SecureDrop Project Will Pay To Install WikiLeaks-Style Anonymous Submission Systems for the Media
Photo Credit: Forbes In an age of pervasive surveillance that makes no exception for the media, the idea of a WikiLeaks-style secure submission system for anonymous whistleblowers may be more important than ever. Now one group believes in those leaking tools so strongly that it’s willing to pay for mainstream media to install them.
On Tuesday the non-profit Freedom of the Press Foundation (FPF) announced the launch of SecureDrop, a piece of open-source software designed to serve as an anonymous submission systems for media organizations. And to encourage news outlets to install it, the Foundation has offered to send one of SecureDrop’s creators, security consultant James Dolan, to willing news outlets to help install it, in some cases even paying for the necessary hardware.
“We want to take all the pain out of this process so that they have no excuse but to use this technology. The barrier has been cost and the technical ability,” says Trevor Timm, the Freedom of the Press Foundation’s executive director. ”So we’re actually going to physically fly [Dolan] around the country to major media organizations to install this.”

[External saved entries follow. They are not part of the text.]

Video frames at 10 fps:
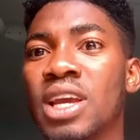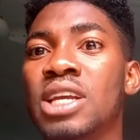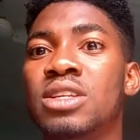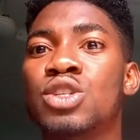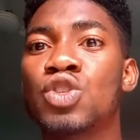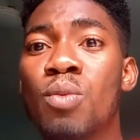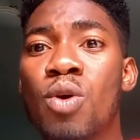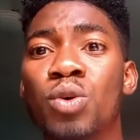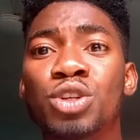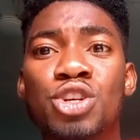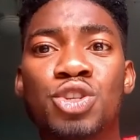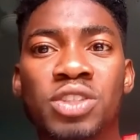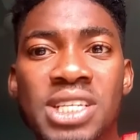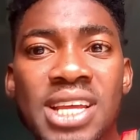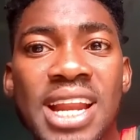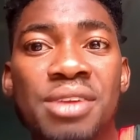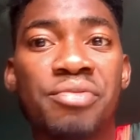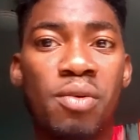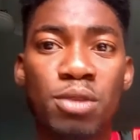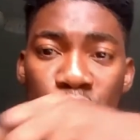it is someone who just suggested that
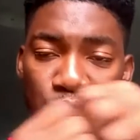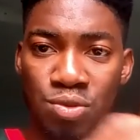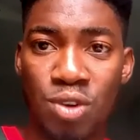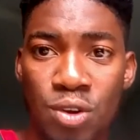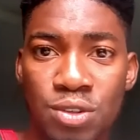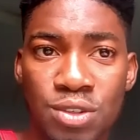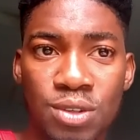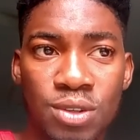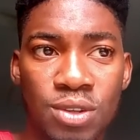information to us.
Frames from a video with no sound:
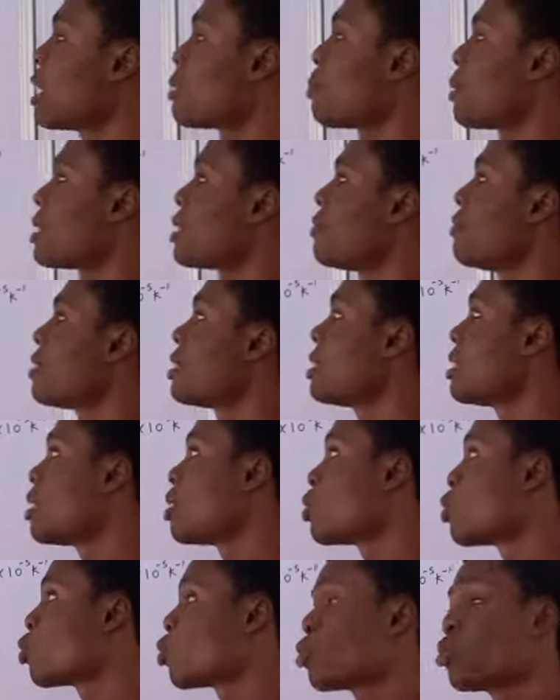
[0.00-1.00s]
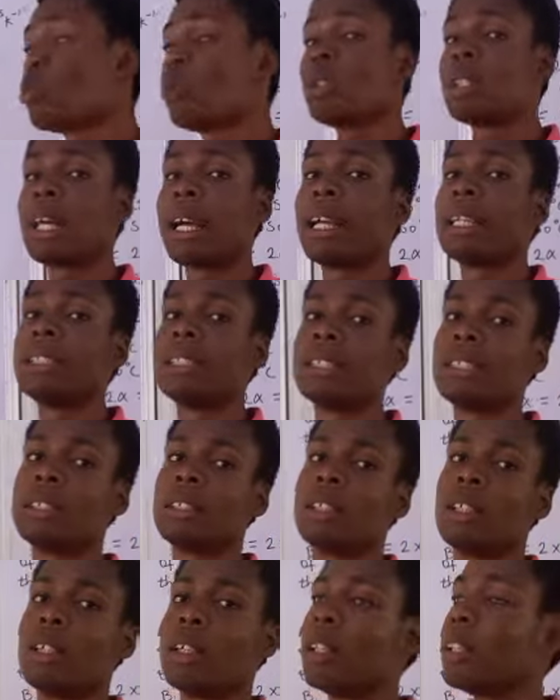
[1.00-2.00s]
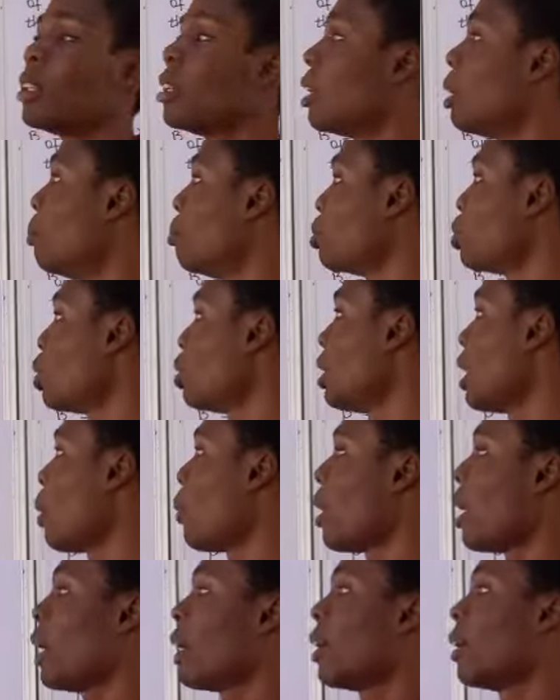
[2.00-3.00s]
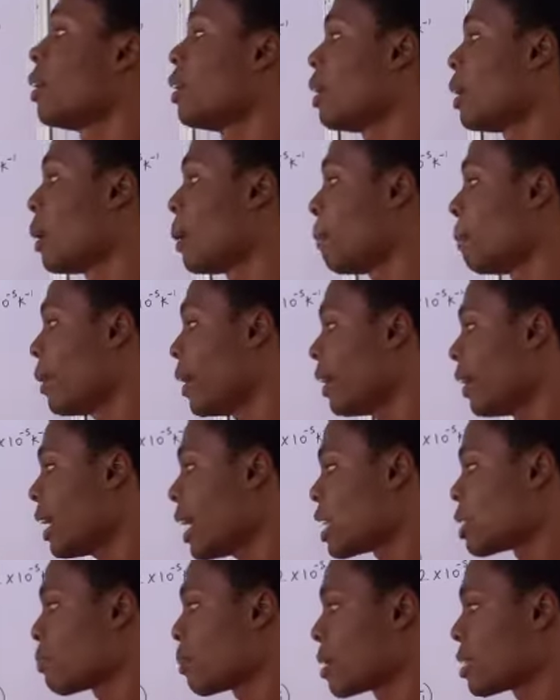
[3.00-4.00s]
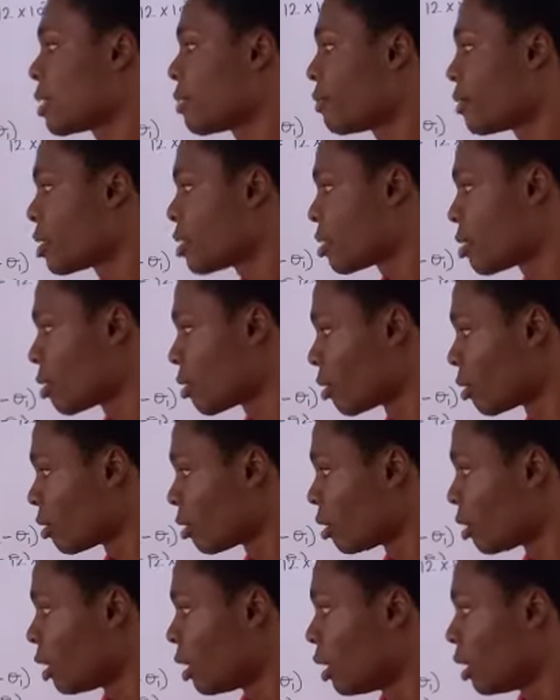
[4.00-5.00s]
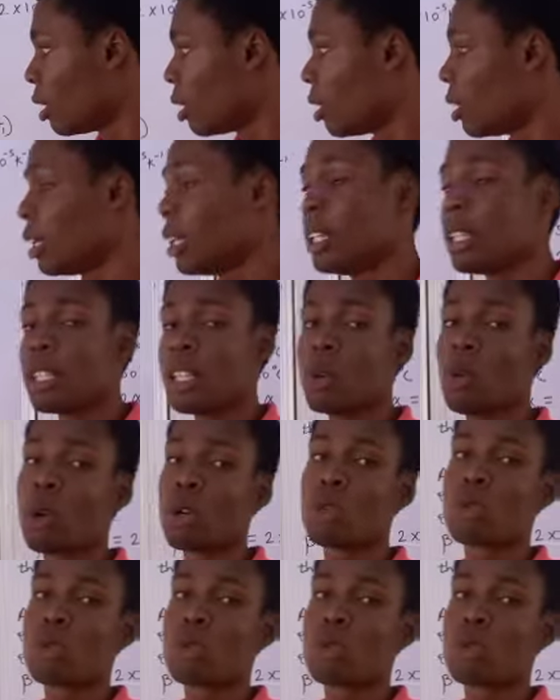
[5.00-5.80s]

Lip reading: expansivity is 2 times, our area expansivity is equal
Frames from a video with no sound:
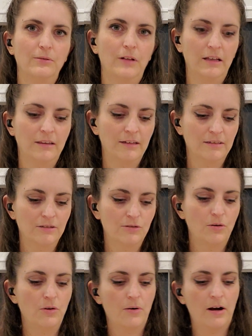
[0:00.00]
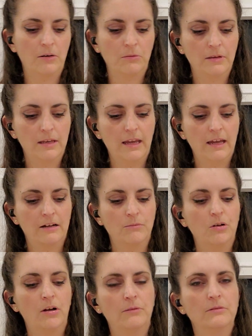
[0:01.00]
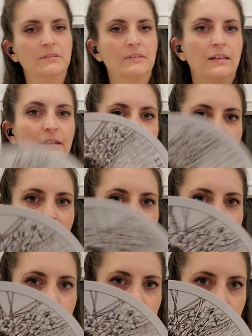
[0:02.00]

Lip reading: Like this is who you are. And with the animal I was seeing, it's like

SecureDrop, which like WikiLeaks depends on the anonymity software Tor to hide leakers’ identities, was developed from the open-source software DeadDrop, initially created by the late coder and activist Aaron Swartz along with Dolan and Wired editor Kevin Poulsen. The system was initially created to serve as a leak submission system for Wired, but was dropped after a management shakeup at the magazine and adopted instead by fellow Conde Nast publication the New Yorker under the name Strongbox and launched in May. The code behind that system has remained free and open-source, allowing any other media outlet to adopt it.